Records to use:
□ □ □ □ □
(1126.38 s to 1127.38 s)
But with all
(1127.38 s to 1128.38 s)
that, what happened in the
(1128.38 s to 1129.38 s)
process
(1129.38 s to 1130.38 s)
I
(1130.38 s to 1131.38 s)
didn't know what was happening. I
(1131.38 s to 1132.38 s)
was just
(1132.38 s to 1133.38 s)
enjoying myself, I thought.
□ □ □ □ □
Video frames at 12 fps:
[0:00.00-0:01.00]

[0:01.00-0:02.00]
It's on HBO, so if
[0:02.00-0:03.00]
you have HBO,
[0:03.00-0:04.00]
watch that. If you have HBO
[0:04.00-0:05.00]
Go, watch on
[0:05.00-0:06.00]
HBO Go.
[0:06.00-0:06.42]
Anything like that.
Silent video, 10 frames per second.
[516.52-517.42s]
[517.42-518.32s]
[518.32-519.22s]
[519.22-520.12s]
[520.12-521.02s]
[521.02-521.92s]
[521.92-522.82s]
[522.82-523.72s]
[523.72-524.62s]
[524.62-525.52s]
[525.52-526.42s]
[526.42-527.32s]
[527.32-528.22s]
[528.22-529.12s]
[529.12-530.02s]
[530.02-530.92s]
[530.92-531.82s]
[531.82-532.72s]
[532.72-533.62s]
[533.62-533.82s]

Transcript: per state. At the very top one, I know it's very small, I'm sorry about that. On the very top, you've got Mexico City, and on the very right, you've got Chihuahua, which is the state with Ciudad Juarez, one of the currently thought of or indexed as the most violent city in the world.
□ □ □ □ □
Work request: Your answer should be the lines above from the one containing "[530.02-530.92s]" through the one containing "Transcript: per state.", copied exactly and with both ends kept.

Answer area:
[530.02-530.92s]
[530.92-531.82s]
[531.82-532.72s]
[532.72-533.62s]
[533.62-533.82s]

Transcript: per state. At the very top one, I know it's very small, I'm sorry about that. On the very top, you've got Mexico City, and on the very right, you've got Chihuahua, which is the state with Ciudad Juarez, one of the currently thought of or indexed as the most violent city in the world.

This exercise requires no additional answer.